In Moab I notice the kind of herd activity that not only stimulates the adrenal glands, but also keeps the herd together in the front country for entertainment, offers a pile of expensive mechanical stuff for purchase or maintenance (kudos to the retailers, profits are up), and hopefully requires the services of as many paid professionals as possible (more money changing hands). Think rock climbing, canyoneering, mountain biking, guided group hikes, and river rafting on “Moab’s Daily,” the nickname of a convenient stretch of the Colorado River that must be one of the busiest whitewater runs in the West. Extreme “adventure” is of course about getting high, dosing on dopamine, the pleasure neurotransmitter. This is the pattern of behavior in drug addicts, drunks and gamblers.

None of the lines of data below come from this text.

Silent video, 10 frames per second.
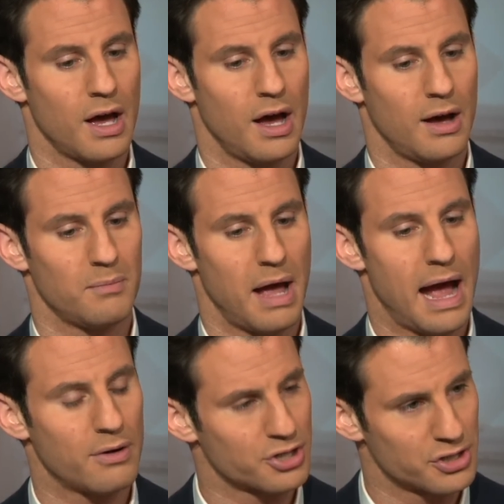um,
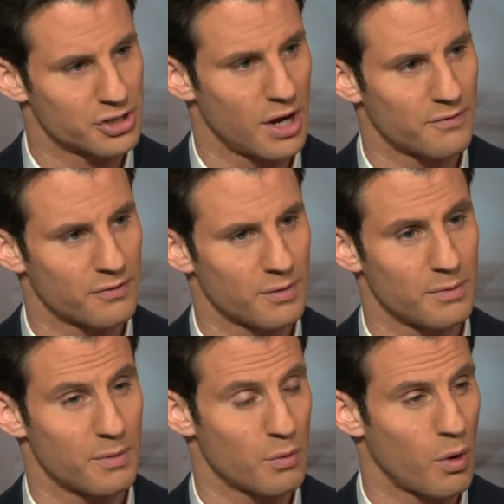how she suffered from
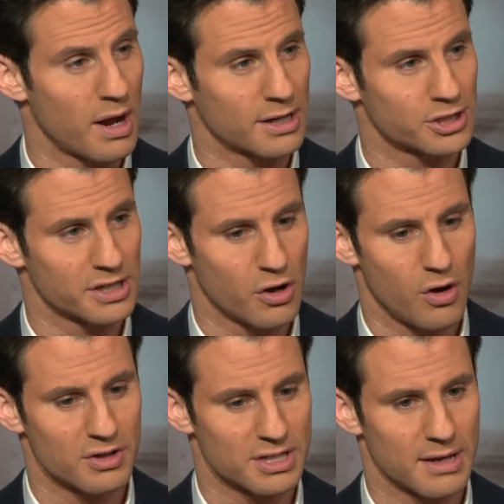them, and what actually
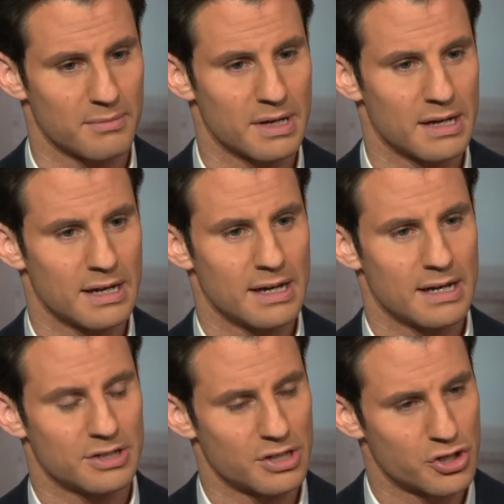caused them.
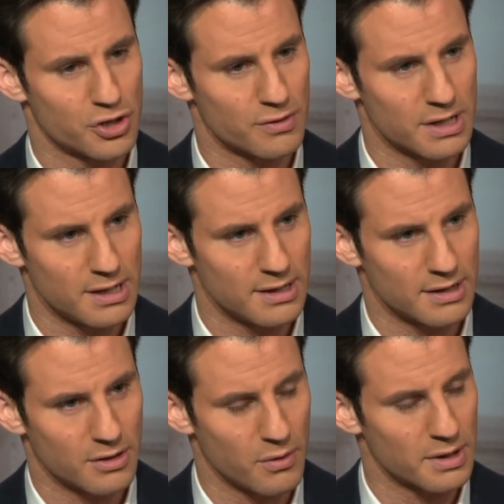Is the jury
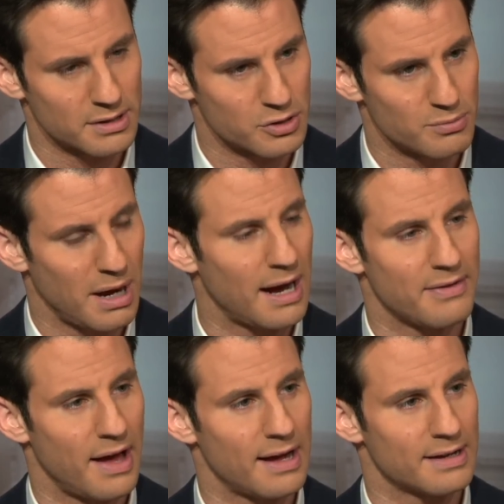going to buy
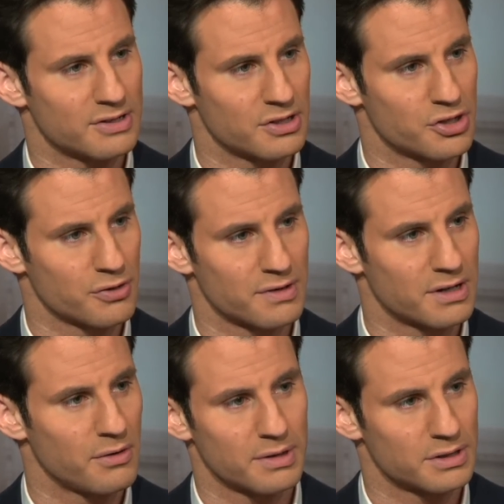that? Is the jury
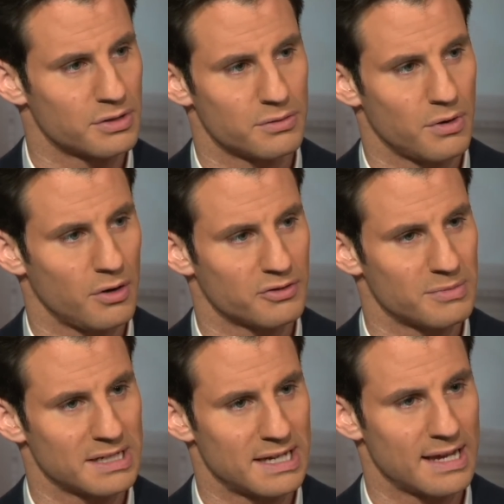going to
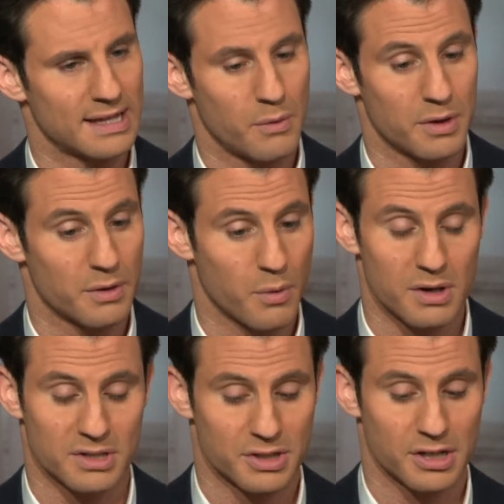ultimately take that when there
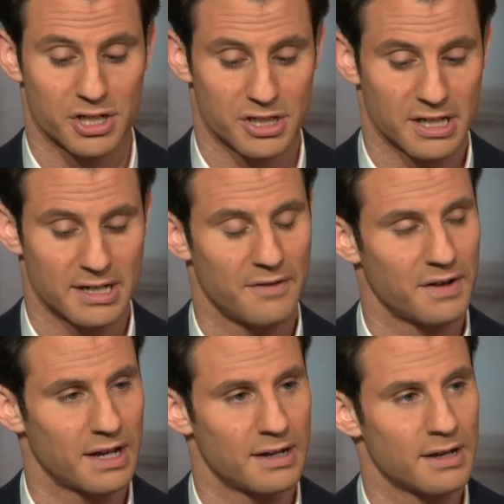was such
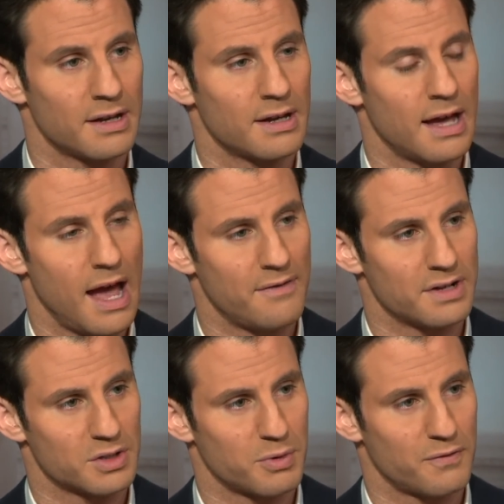significant
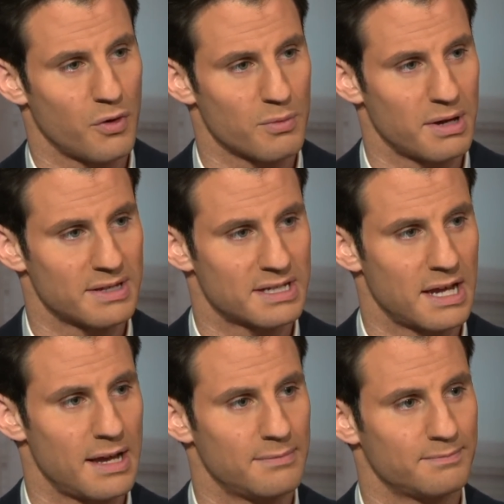evidence put forward by the
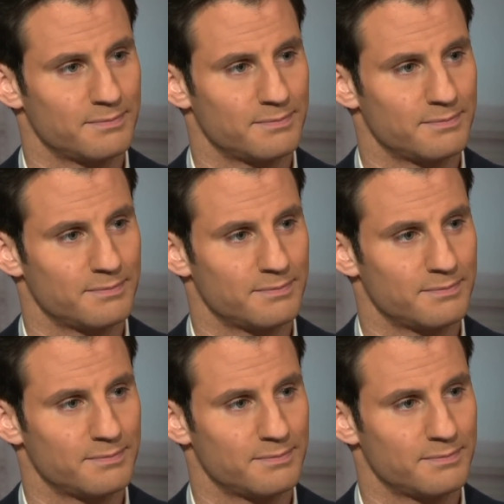state?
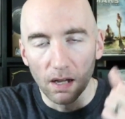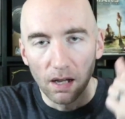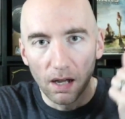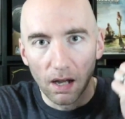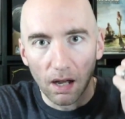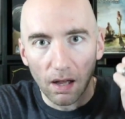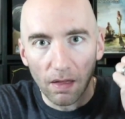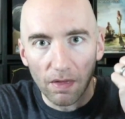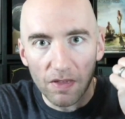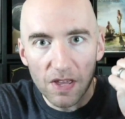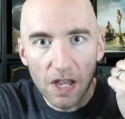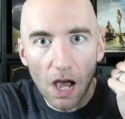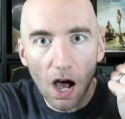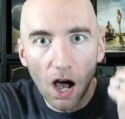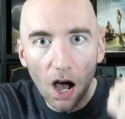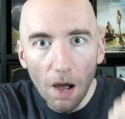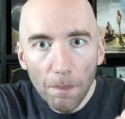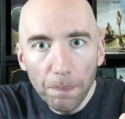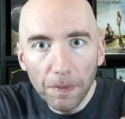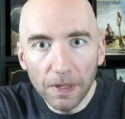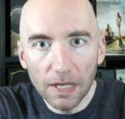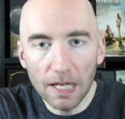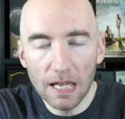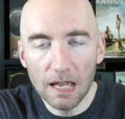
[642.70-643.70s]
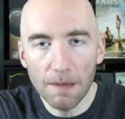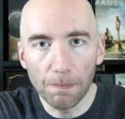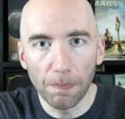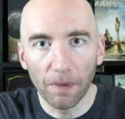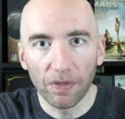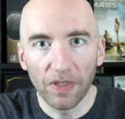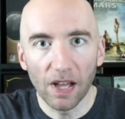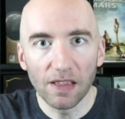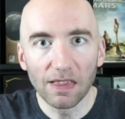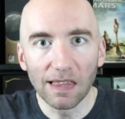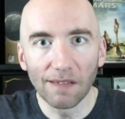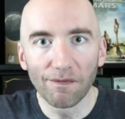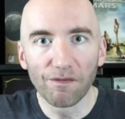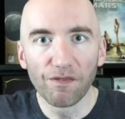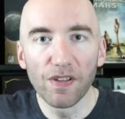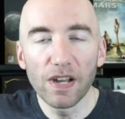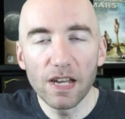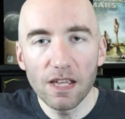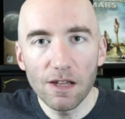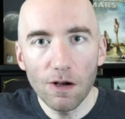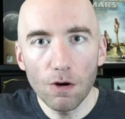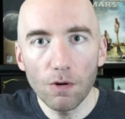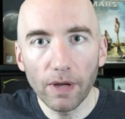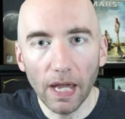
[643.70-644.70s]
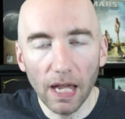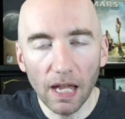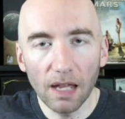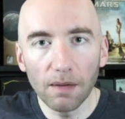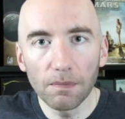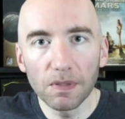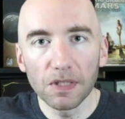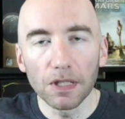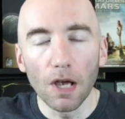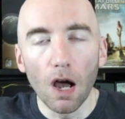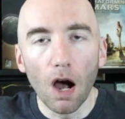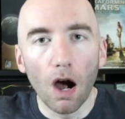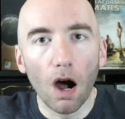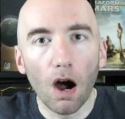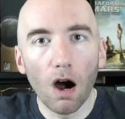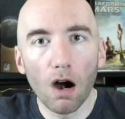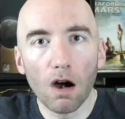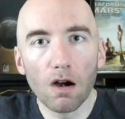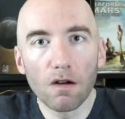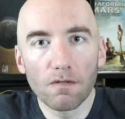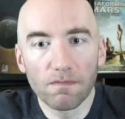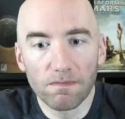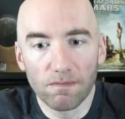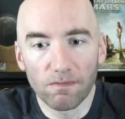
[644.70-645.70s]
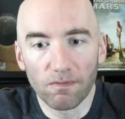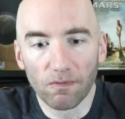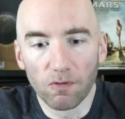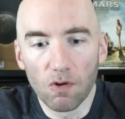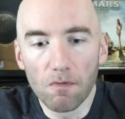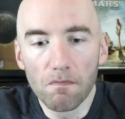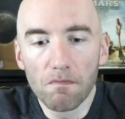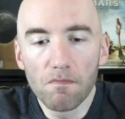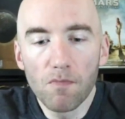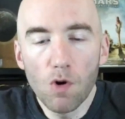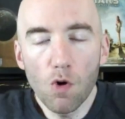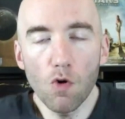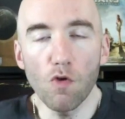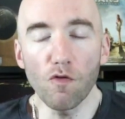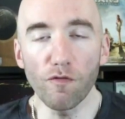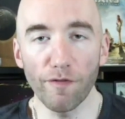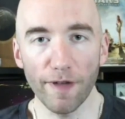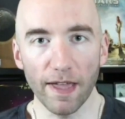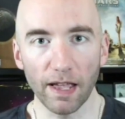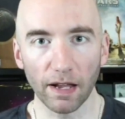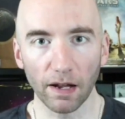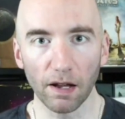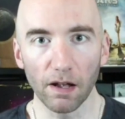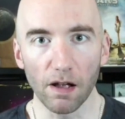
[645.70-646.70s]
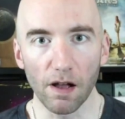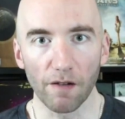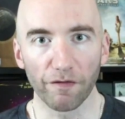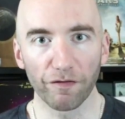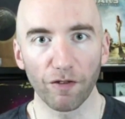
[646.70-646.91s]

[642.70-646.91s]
The upkeep that the video games are removing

The adrenalized relationship with the natural world is also an experience of human conquest – the peak-bagger’s pathology. Ironically, it’s not much different from the benighted mindset of corporate accountancy: How many cliffs base-jumped? How many extreme trails conquered? Faster, more. And always the adrenalin payoff Casimiro perceives – not dissimilar to the monetary payoff chased by capitalists.
Ronni Egan, who is 67 and happened to go on a backpack into Colorado’s San Juan Mountains last summer with Steve Allen, tells me that “backpacking is dying” because younger people are leery of the unglamorous labor required for stepping off pavement, and too occupied with the easiness of TV, Play Stations, X-Boxes, Facebook, smartphones and “everything else with an electronic screen,” along with organized sports and other scripted activities, which includes the gym, shopping and “mall ratting.”
Aging backpackers like Egan of course mourn the consequences of the death or decline of what they like to do. But the issue is more serious than that. I believe that our 21st century civilization will miss the radical encounter with the non-human: the visceral experience of days in wilderness alone, in vast and complex natural systems not controlled by humans, not arranged entirely for human convenience, not plagued by human noise. This matters more than ever at a time when our natural systems, on a planetary scale, appear to be in full rebellion against human convenience.
The best action we can take to keep our kind of outdoor rec alive: Go backpacking. Demonstrate it and celebrate it, “not as a mere sport or plaything excursion,” as John Muir advised, “but to find the law that governs the relations subsisting between humans and nature.” Or as Abbey wrote: “We are committed, my legs and I; there is no turning back. I shoulder the pack, resume the trek, the step-by-step progress into … an infinite regress. … I am the tortoise.”
Christopher Ketcham divides his time between Brooklyn, N.Y., and Moab, Utah, and writes for a range of national publications.